« Ça ne me suffit pas de planter des graines », me répond Fabrice Midal. Il vient de me confier que ses interventions en entreprise sont souvent décevantes.

Certes le public est enthousiaste et la salle bondée mais, faute d’un enseignement dans la durée, faute de pouvoir mesurer en quoi son enseignement de la méditation peut changer favorablement la situation de l’entreprise, alors c’est peine perdue. Le public a passé un bon moment. Mais faire passer un bon moment ou, comme je lui suggère, planter une graine dans l’esprit de ses auditeurs pour que demain, peut-être, quelque chose bouge, ça ne lui suffit pas. Pire, il peut avoir le sentiment d’être à cette occasion un alibi, sur la base du malentendu qui entoure la méditation, souvent vue comme une pratique permettant de « gérer » son stress, d’être « zen ». Toutes choses dont il a horreur. Car Fabrice Midal a une ambition, ou plutôt une quête : trouver une réponse au cynisme qui envahit le monde et face auquel ne s’oppose aujourd’hui que la naïveté, voire la niaiserie. Une opposition bien fragile qui permet au cynisme de prospérer. Le grand tabou de notre société n’est pas le sexe, dit-il, c’est l’amour. Non le bon sentiment décrit dans les films d’Hollywood, mais cette aspiration à la grandeur, à la beauté, à l’héroïsme, souvent moquée aujourd’hui. La question est donc : comment retrouver un sens de l’aventure ?

Ce docteur en philosophie cherche, à l’aide de cette discipline, à comprendre le monde et la source réelle de nos aliénations. Il trouve la parole de Nietzsche, par exemple, plus éclairante que les journaux qui ne nous informent pas, ajoute-t-il, sur la réalité de ce qu’il se passe dans le monde. Non parce qu’ils mentent mais parce qu’ils s’en tiennent aux apparences. Alors que le nihilisme de Nietzche, décrit comme «un manque de dignité des occidentaux vis-à-vis d’eux-mêmes», parle de nous en profondeur.

C’est donc dans ce combat, dans cette quête, que Fabrice Midal a rencontré la méditation [1]. Un vrai départ pour l’aventure. Une pratique qui ne nécessite aucun ordre, aucune croyance, seulement du courage. Une pratique qui nous permet de revenir à des ressources que nous avons en nous et d’apprendre à sortir du piège des injonctions à en faire plus. Plus ou mieux ou plus vite. Ça a été, dit-il, un moment pivot pour moi, «se foutre la paix », titre de son dernier ouvrage. Un livre dont les chapitres sont : « Cessez d’obéir, cessez d’être calme, cessez de vouloir être parfait, etc. ».

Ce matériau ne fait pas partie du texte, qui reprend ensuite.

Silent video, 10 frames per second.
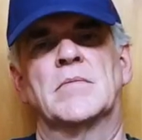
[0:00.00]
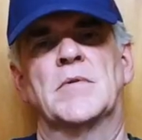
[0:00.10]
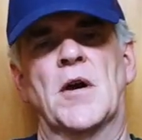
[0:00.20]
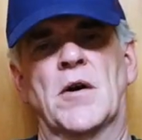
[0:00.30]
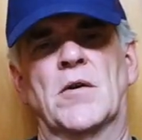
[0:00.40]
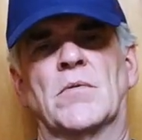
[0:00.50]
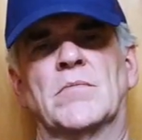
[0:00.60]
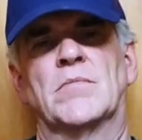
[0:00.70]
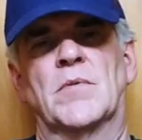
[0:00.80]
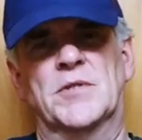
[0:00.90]
Yo,
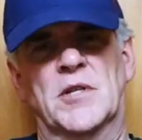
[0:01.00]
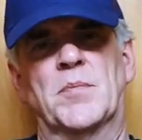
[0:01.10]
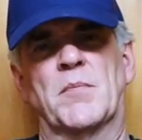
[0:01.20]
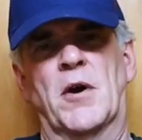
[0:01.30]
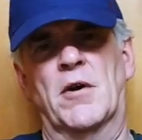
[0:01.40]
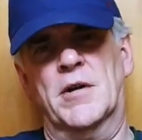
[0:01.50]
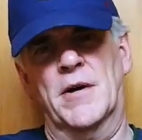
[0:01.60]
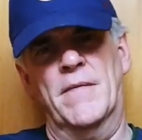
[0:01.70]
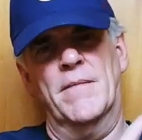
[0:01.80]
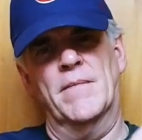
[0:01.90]
what's up, America?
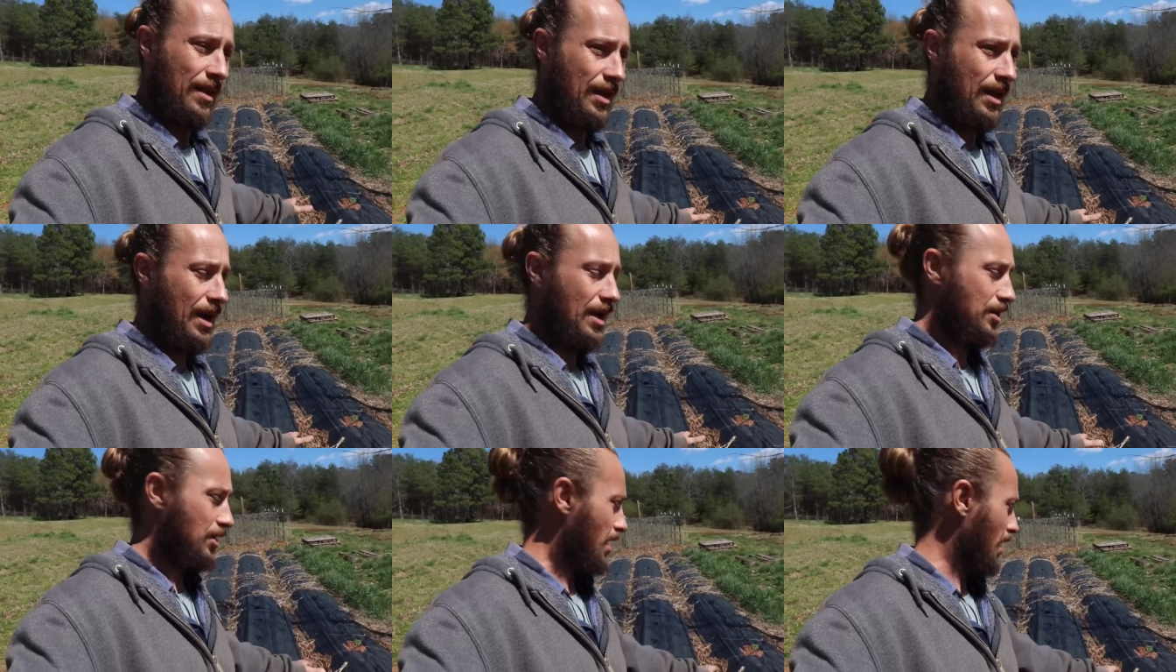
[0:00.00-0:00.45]

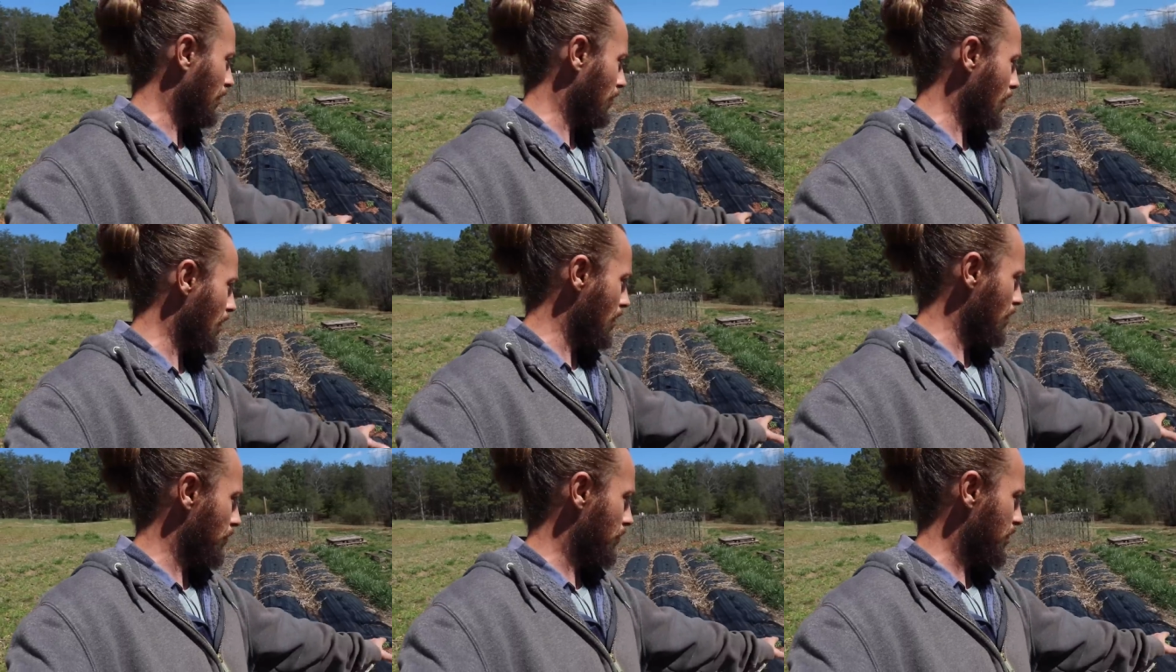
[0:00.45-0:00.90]
Then as they
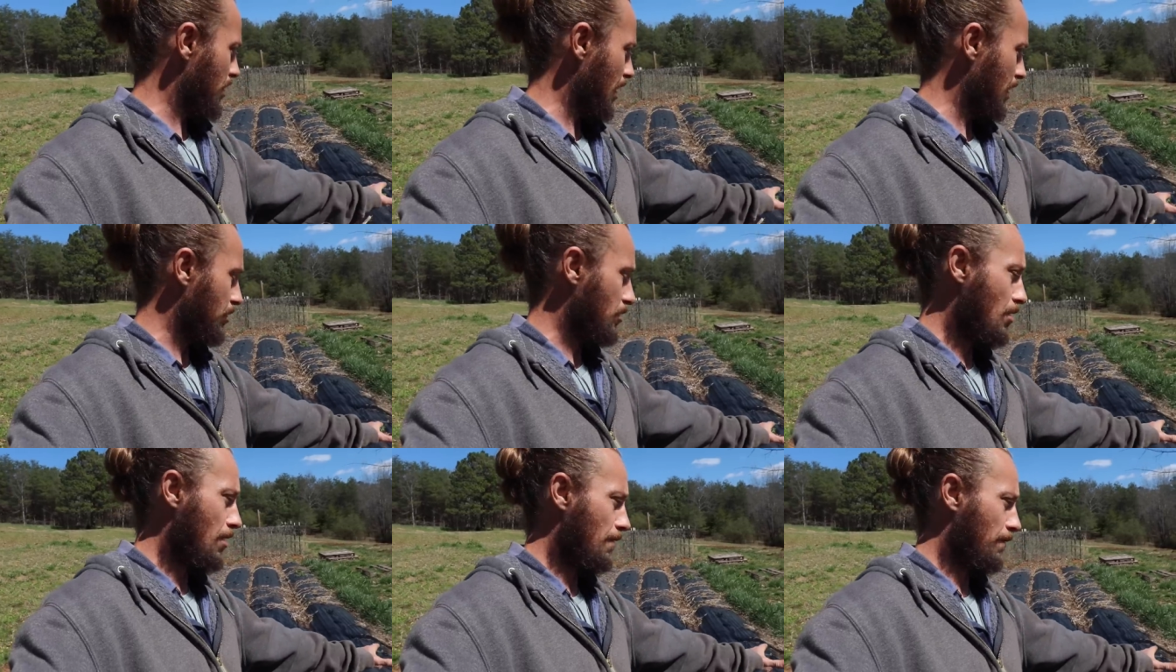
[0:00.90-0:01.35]
grow,
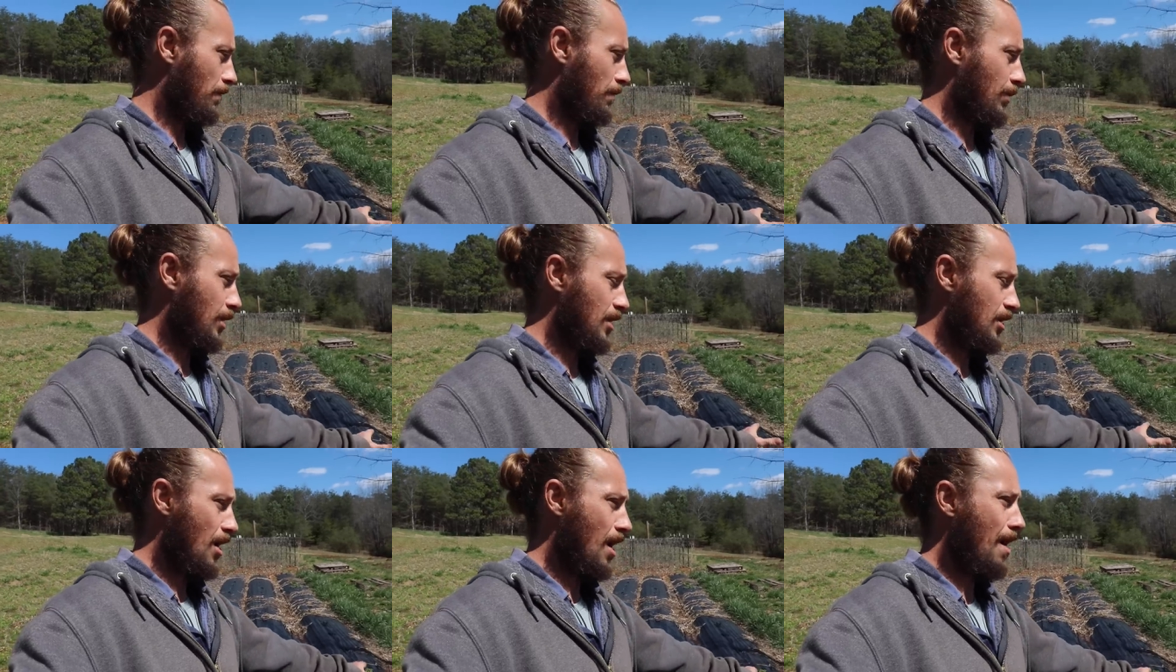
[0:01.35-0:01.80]
take dirt
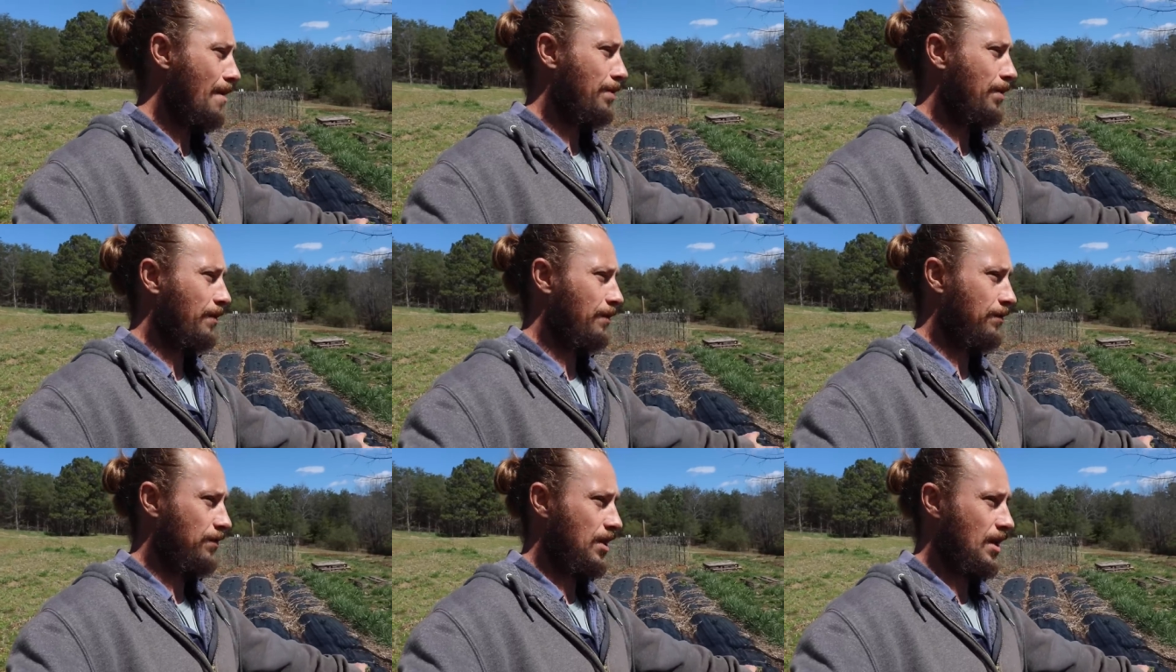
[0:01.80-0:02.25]
from the
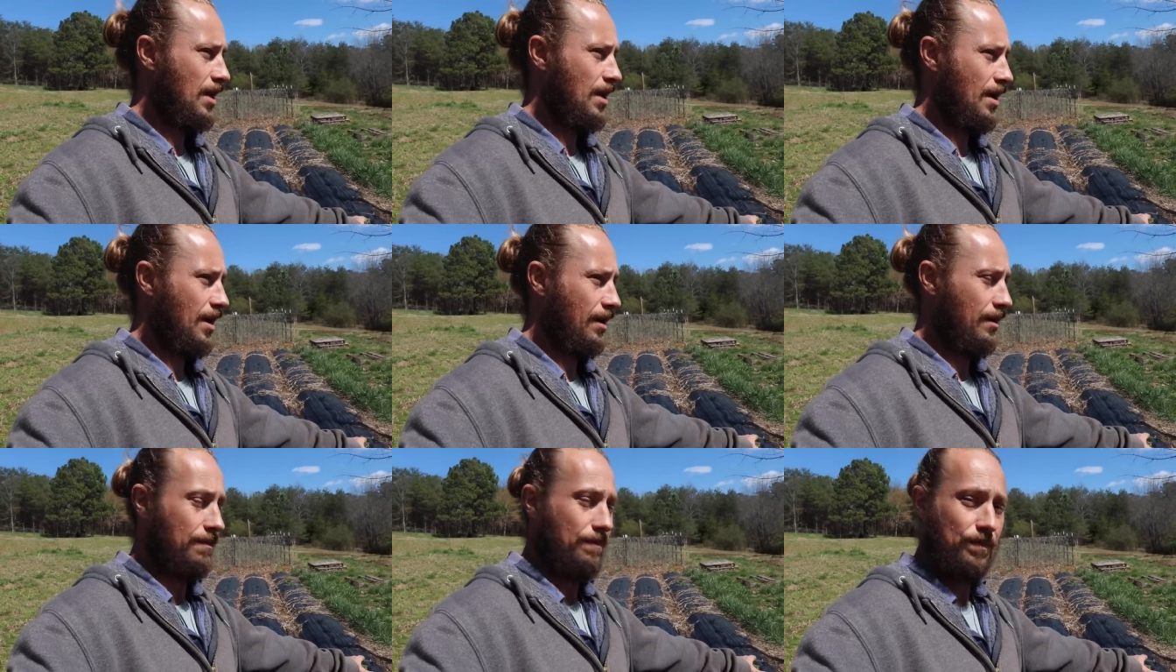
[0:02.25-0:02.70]
top of the,
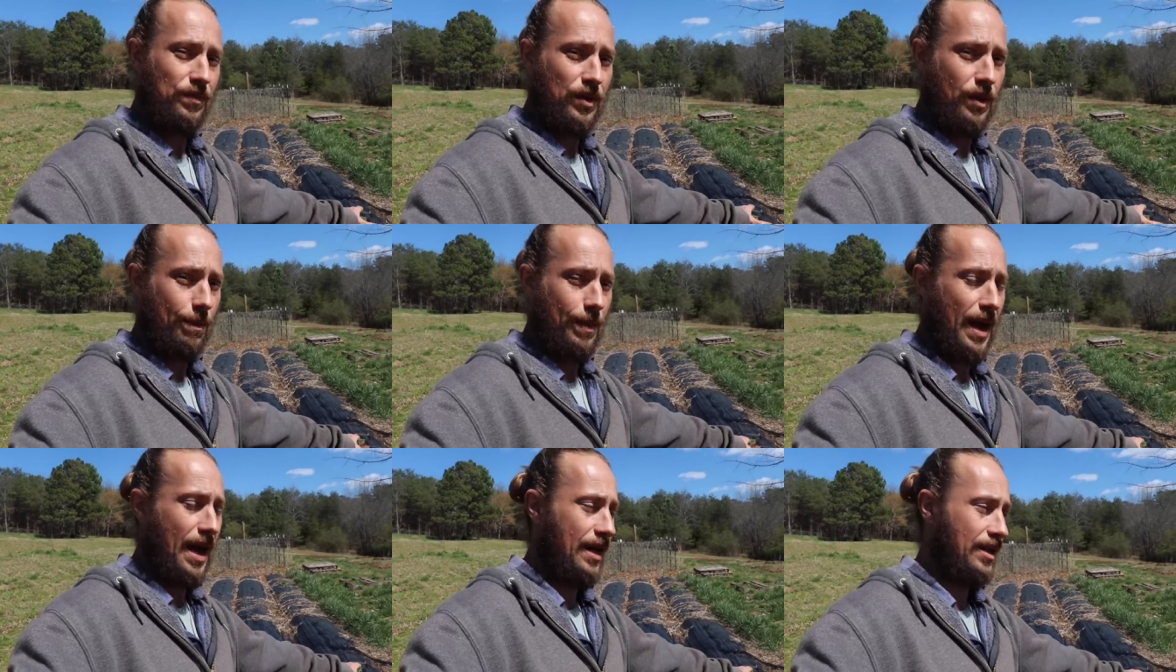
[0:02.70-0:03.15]
uh,
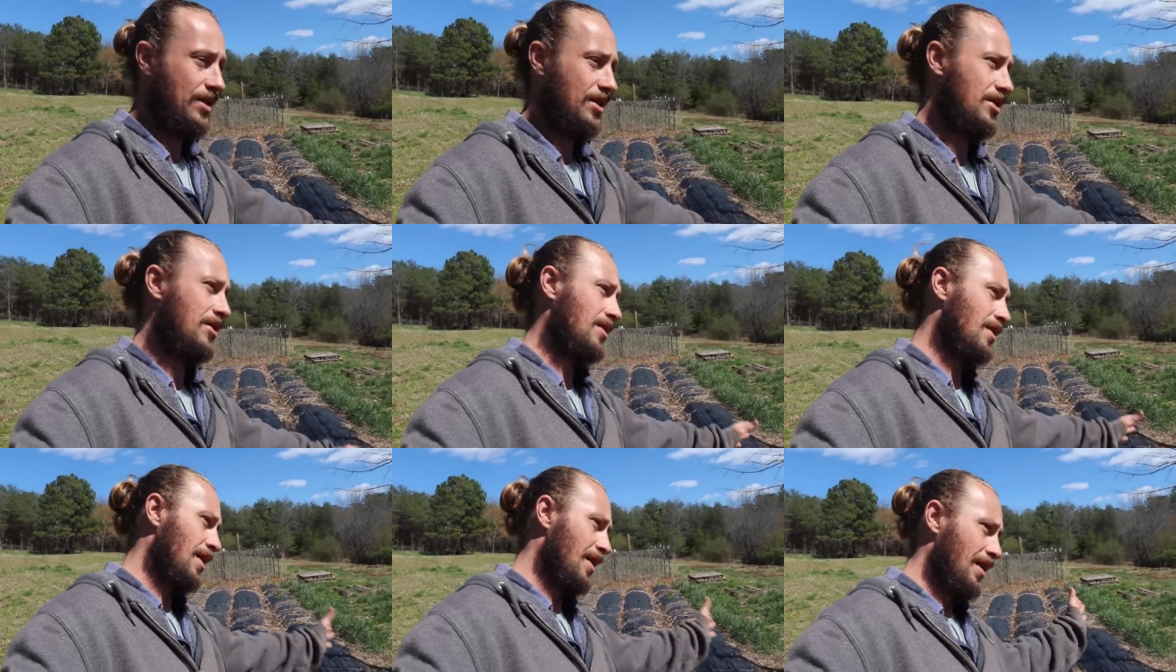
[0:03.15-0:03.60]
the
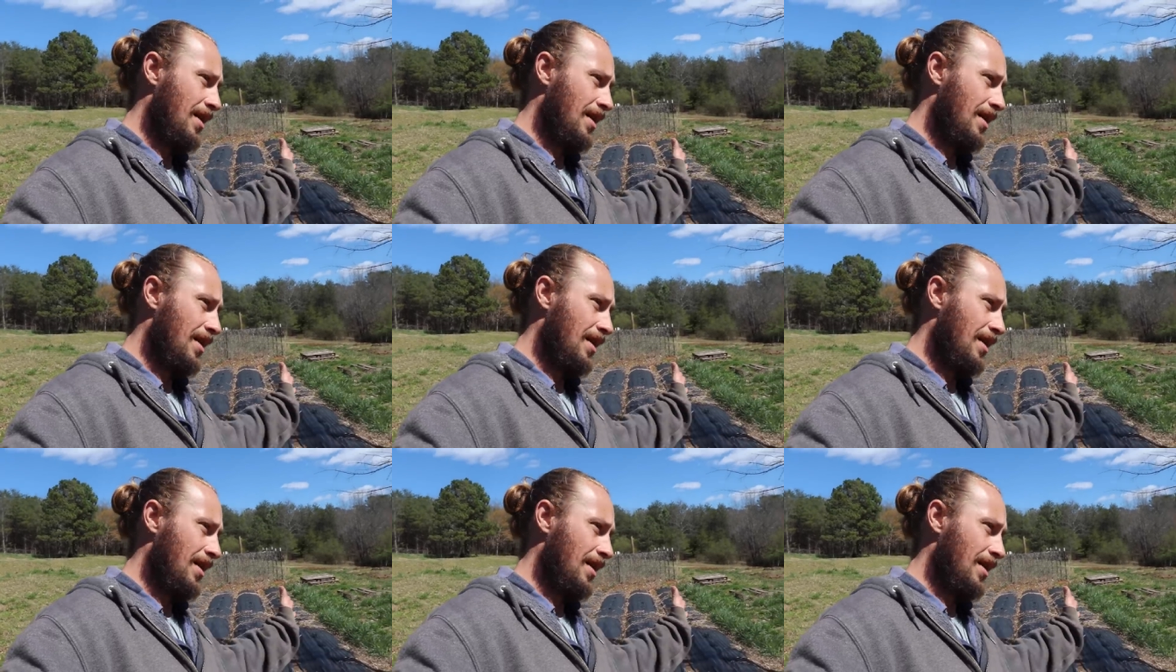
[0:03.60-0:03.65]
beds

Tout cela au service d’une cause, partout dans le monde, y compris dans les entreprises. Non pas seulement planter des graines, mais faire croître l’arbre et voir pousser les fruits. Les fruits d’une méditation qui ne recherche pas le calme mais la vie ; qui ne soit pas l’instrument d’une pure productivité mais au cœur d’un engagement décisif pour notre avenir et celui de nos entreprises ; d’une pratique qui réhumanise notre monde – ce qui se conjugue avec« mettre l’économie au service de l’homme ».

La méditation, Fabrice Midal en a la conviction, n’est pas pourvoyeuse d’un bien-être anesthésiant ; elle est la source de la confiance et un chemin vers la vraie vie et un vrai destin.

Elle est, telle l’amour, une aventure.

[1] Rencontre racontée dans «Frappe le ciel, écoute le bruit».